(Stored items)
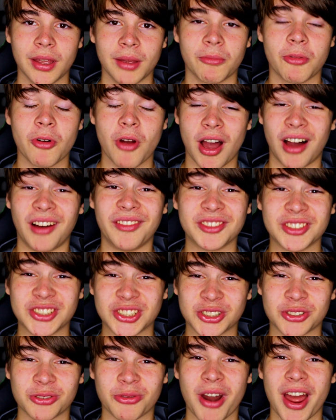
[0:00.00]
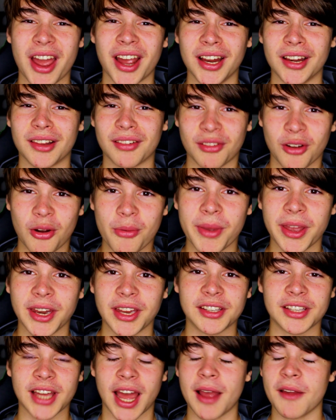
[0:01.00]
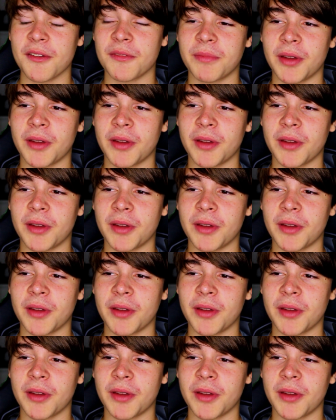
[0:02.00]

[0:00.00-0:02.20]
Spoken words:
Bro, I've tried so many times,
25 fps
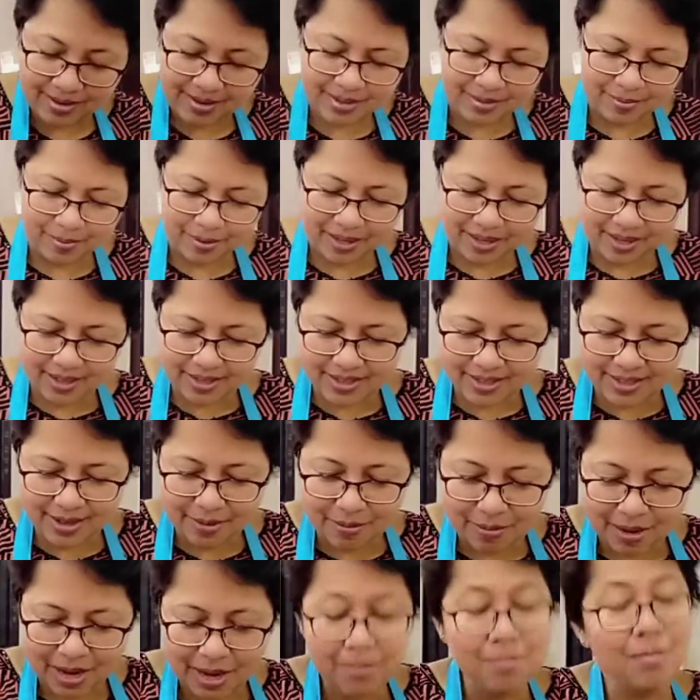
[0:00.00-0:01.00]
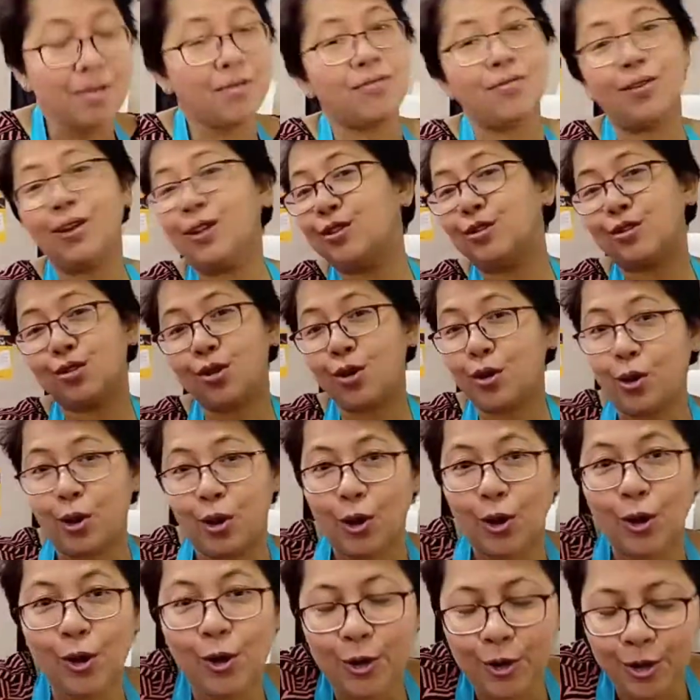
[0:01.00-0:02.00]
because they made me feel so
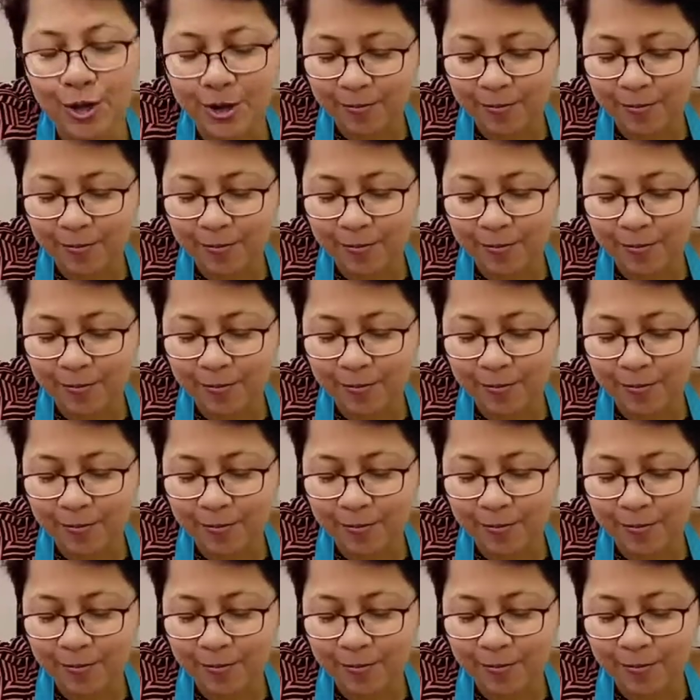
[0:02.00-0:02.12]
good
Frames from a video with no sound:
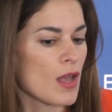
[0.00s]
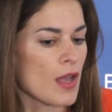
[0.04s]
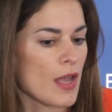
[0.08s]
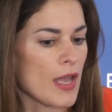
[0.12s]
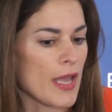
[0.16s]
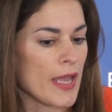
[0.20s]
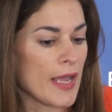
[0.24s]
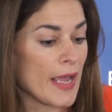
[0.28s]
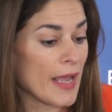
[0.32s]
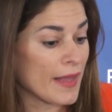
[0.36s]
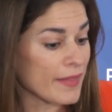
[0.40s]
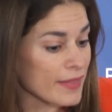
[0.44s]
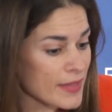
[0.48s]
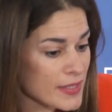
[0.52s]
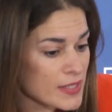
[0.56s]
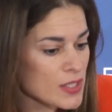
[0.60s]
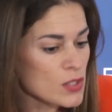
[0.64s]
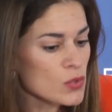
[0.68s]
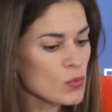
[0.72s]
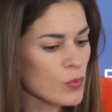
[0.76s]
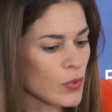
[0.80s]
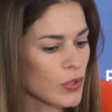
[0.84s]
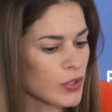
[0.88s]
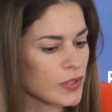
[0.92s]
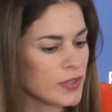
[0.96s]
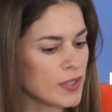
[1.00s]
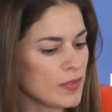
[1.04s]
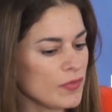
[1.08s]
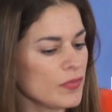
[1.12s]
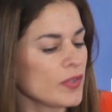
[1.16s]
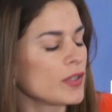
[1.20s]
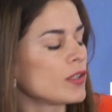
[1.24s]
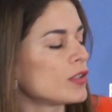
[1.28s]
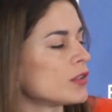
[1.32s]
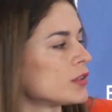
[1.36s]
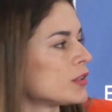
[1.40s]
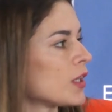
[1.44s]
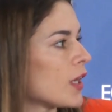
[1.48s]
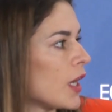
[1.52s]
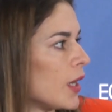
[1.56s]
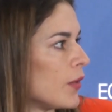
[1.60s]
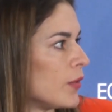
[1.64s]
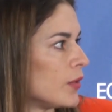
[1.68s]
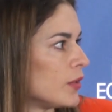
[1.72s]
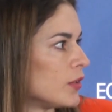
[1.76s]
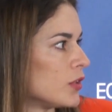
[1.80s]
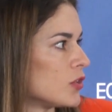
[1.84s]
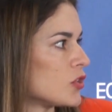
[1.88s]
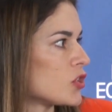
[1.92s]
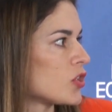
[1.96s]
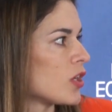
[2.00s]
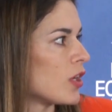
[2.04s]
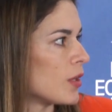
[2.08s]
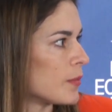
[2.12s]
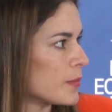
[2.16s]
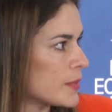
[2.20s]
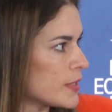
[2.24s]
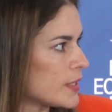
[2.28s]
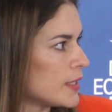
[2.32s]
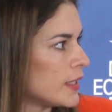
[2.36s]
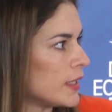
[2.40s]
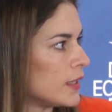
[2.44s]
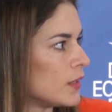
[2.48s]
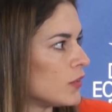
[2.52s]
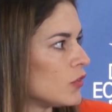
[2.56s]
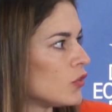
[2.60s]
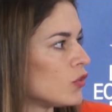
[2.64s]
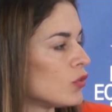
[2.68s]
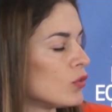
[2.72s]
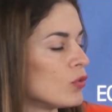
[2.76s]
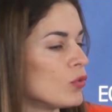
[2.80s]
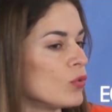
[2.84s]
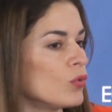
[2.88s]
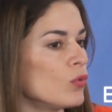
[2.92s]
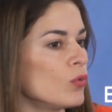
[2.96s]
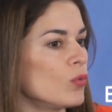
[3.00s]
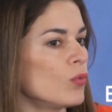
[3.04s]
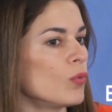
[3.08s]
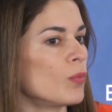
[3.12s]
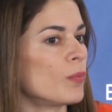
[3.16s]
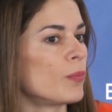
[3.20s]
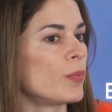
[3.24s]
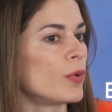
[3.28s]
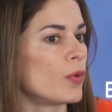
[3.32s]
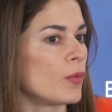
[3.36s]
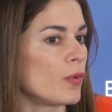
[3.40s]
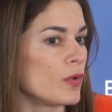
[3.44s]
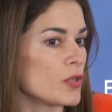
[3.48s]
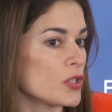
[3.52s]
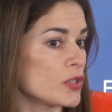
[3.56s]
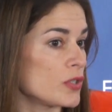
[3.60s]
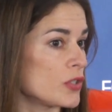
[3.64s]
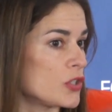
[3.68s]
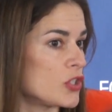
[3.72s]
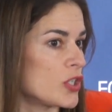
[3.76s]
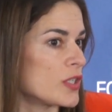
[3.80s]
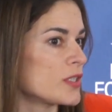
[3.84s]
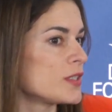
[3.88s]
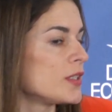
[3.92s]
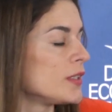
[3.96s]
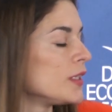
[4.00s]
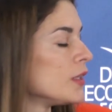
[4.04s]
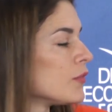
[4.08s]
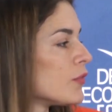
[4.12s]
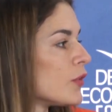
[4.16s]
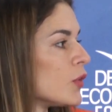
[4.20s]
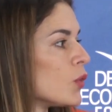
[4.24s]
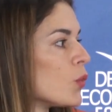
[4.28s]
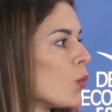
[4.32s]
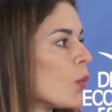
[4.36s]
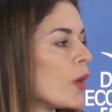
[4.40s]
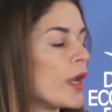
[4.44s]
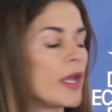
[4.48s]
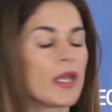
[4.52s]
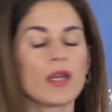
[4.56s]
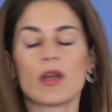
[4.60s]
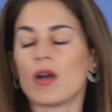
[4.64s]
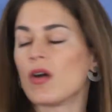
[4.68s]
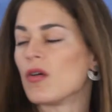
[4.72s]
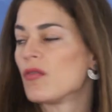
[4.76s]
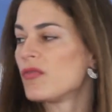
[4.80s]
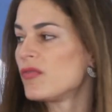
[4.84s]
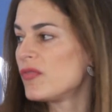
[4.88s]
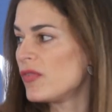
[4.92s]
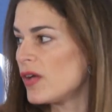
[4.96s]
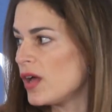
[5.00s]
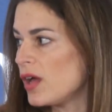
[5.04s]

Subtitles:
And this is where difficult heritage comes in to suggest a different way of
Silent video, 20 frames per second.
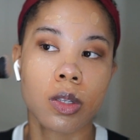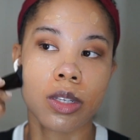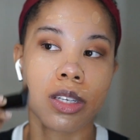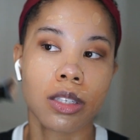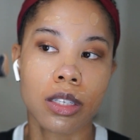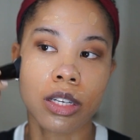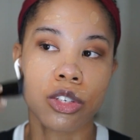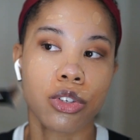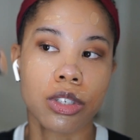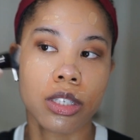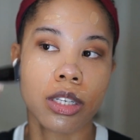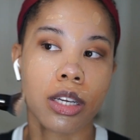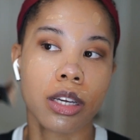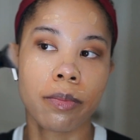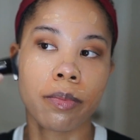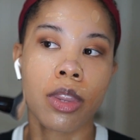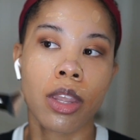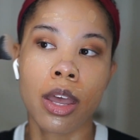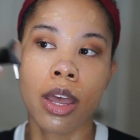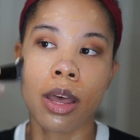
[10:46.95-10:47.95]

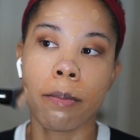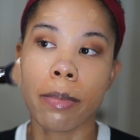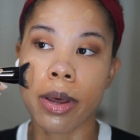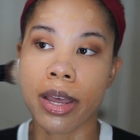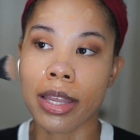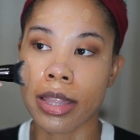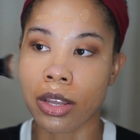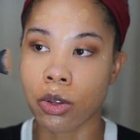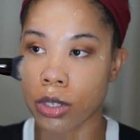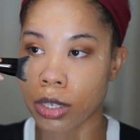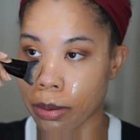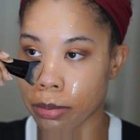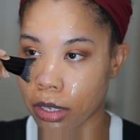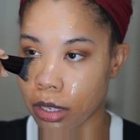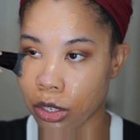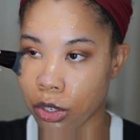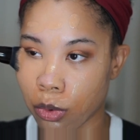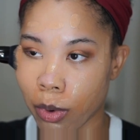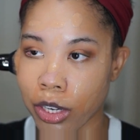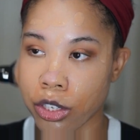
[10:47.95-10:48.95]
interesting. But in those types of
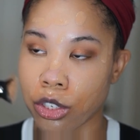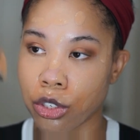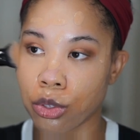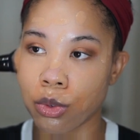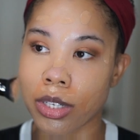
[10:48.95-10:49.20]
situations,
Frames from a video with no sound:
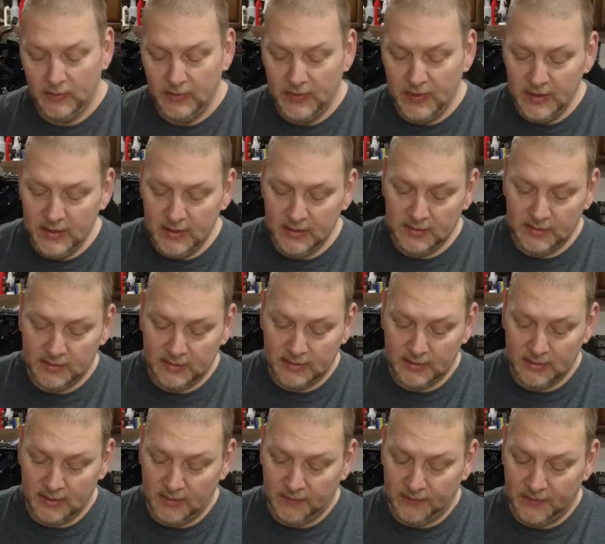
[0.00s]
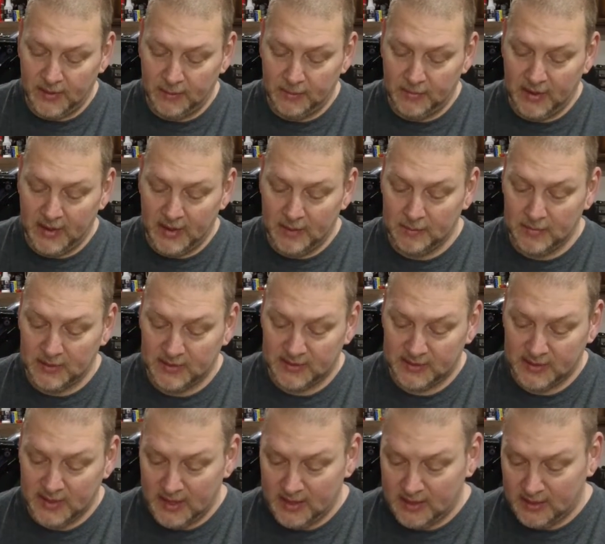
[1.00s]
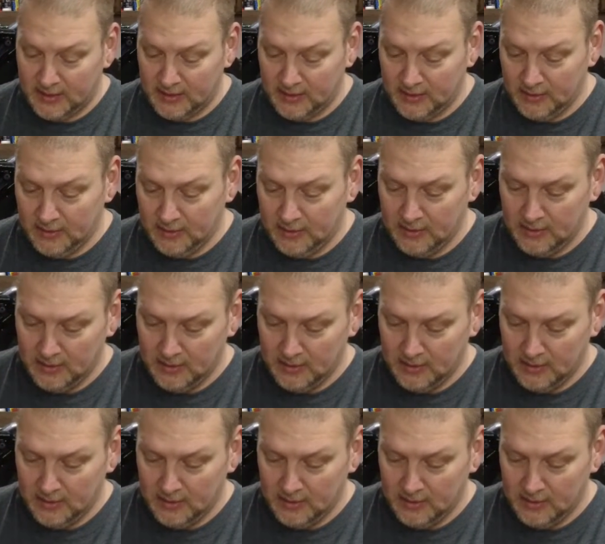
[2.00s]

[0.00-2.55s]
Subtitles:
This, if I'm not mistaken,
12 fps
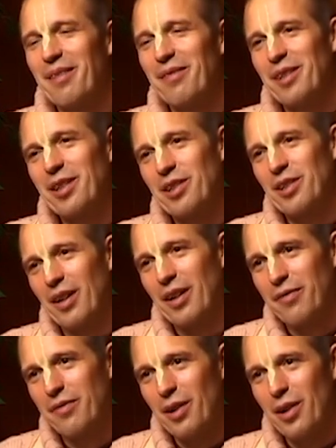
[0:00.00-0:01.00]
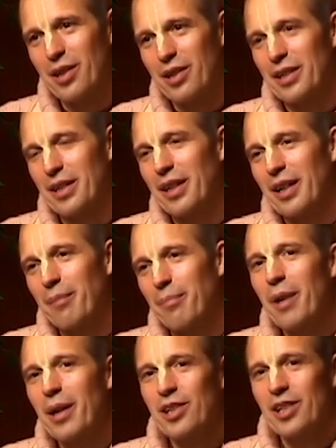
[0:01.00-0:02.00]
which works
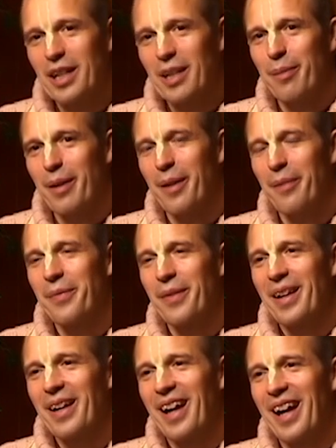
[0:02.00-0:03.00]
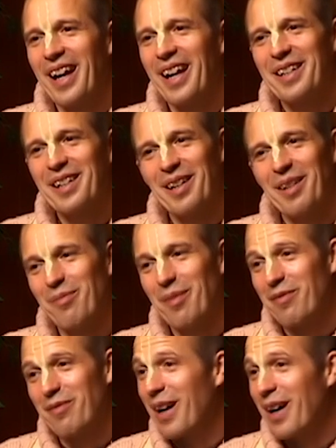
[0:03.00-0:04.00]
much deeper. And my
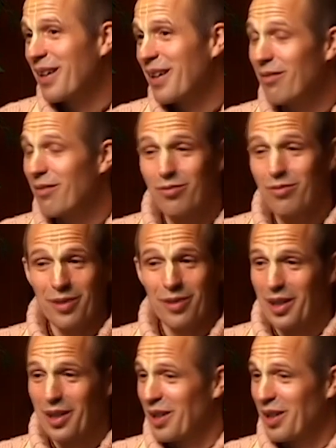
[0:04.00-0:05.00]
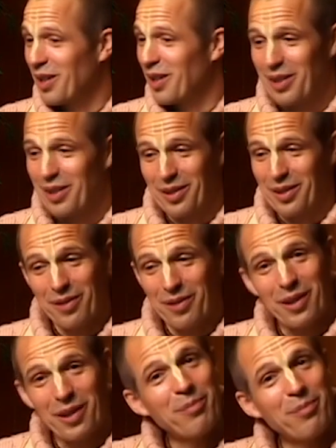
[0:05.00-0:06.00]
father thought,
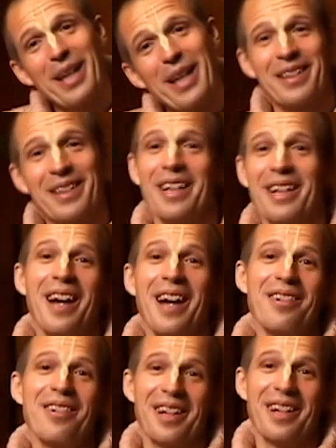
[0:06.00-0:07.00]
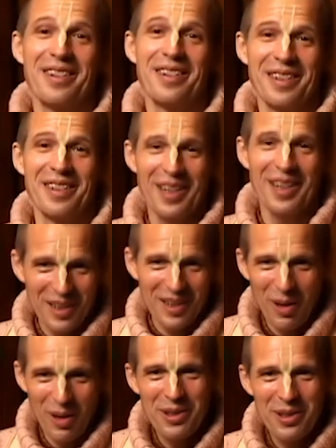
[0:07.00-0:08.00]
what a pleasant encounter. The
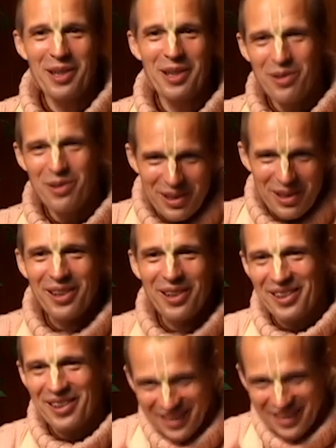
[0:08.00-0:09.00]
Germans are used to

Requirement
Repeat every entry above exactly as written and omit any pictures it holds.

Response
[0:00.00]
[0:01.00]
[0:02.00]

[0:00.00-0:02.20]
Spoken words:
Bro, I've tried so many times,
25 fps
[0:00.00-0:01.00]
[0:01.00-0:02.00]
because they made me feel so
[0:02.00-0:02.12]
good
Frames from a video with no sound:
[0.00s]
[0.04s]
[0.08s]
[0.12s]
[0.16s]
[0.20s]
[0.24s]
[0.28s]
[0.32s]
[0.36s]
[0.40s]
[0.44s]
[0.48s]
[0.52s]
[0.56s]
[0.60s]
[0.64s]
[0.68s]
[0.72s]
[0.76s]
[0.80s]
[0.84s]
[0.88s]
[0.92s]
[0.96s]
[1.00s]
[1.04s]
[1.08s]
[1.12s]
[1.16s]
[1.20s]
[1.24s]
[1.28s]
[1.32s]
[1.36s]
[1.40s]
[1.44s]
[1.48s]
[1.52s]
[1.56s]
[1.60s]
[1.64s]
[1.68s]
[1.72s]
[1.76s]
[1.80s]
[1.84s]
[1.88s]
[1.92s]
[1.96s]
[2.00s]
[2.04s]
[2.08s]
[2.12s]
[2.16s]
[2.20s]
[2.24s]
[2.28s]
[2.32s]
[2.36s]
[2.40s]
[2.44s]
[2.48s]
[2.52s]
[2.56s]
[2.60s]
[2.64s]
[2.68s]
[2.72s]
[2.76s]
[2.80s]
[2.84s]
[2.88s]
[2.92s]
[2.96s]
[3.00s]
[3.04s]
[3.08s]
[3.12s]
[3.16s]
[3.20s]
[3.24s]
[3.28s]
[3.32s]
[3.36s]
[3.40s]
[3.44s]
[3.48s]
[3.52s]
[3.56s]
[3.60s]
[3.64s]
[3.68s]
[3.72s]
[3.76s]
[3.80s]
[3.84s]
[3.88s]
[3.92s]
[3.96s]
[4.00s]
[4.04s]
[4.08s]
[4.12s]
[4.16s]
[4.20s]
[4.24s]
[4.28s]
[4.32s]
[4.36s]
[4.40s]
[4.44s]
[4.48s]
[4.52s]
[4.56s]
[4.60s]
[4.64s]
[4.68s]
[4.72s]
[4.76s]
[4.80s]
[4.84s]
[4.88s]
[4.92s]
[4.96s]
[5.00s]
[5.04s]

Subtitles:
And this is where difficult heritage comes in to suggest a different way of
Silent video, 20 frames per second.
[10:46.95-10:47.95]

[10:47.95-10:48.95]
interesting. But in those types of
[10:48.95-10:49.20]
situations,
Frames from a video with no sound:
[0.00s]
[1.00s]
[2.00s]

[0.00-2.55s]
Subtitles:
This, if I'm not mistaken,
12 fps
[0:00.00-0:01.00]
[0:01.00-0:02.00]
which works
[0:02.00-0:03.00]
[0:03.00-0:04.00]
much deeper. And my
[0:04.00-0:05.00]
[0:05.00-0:06.00]
father thought,
[0:06.00-0:07.00]
[0:07.00-0:08.00]
what a pleasant encounter. The
[0:08.00-0:09.00]
Germans are used to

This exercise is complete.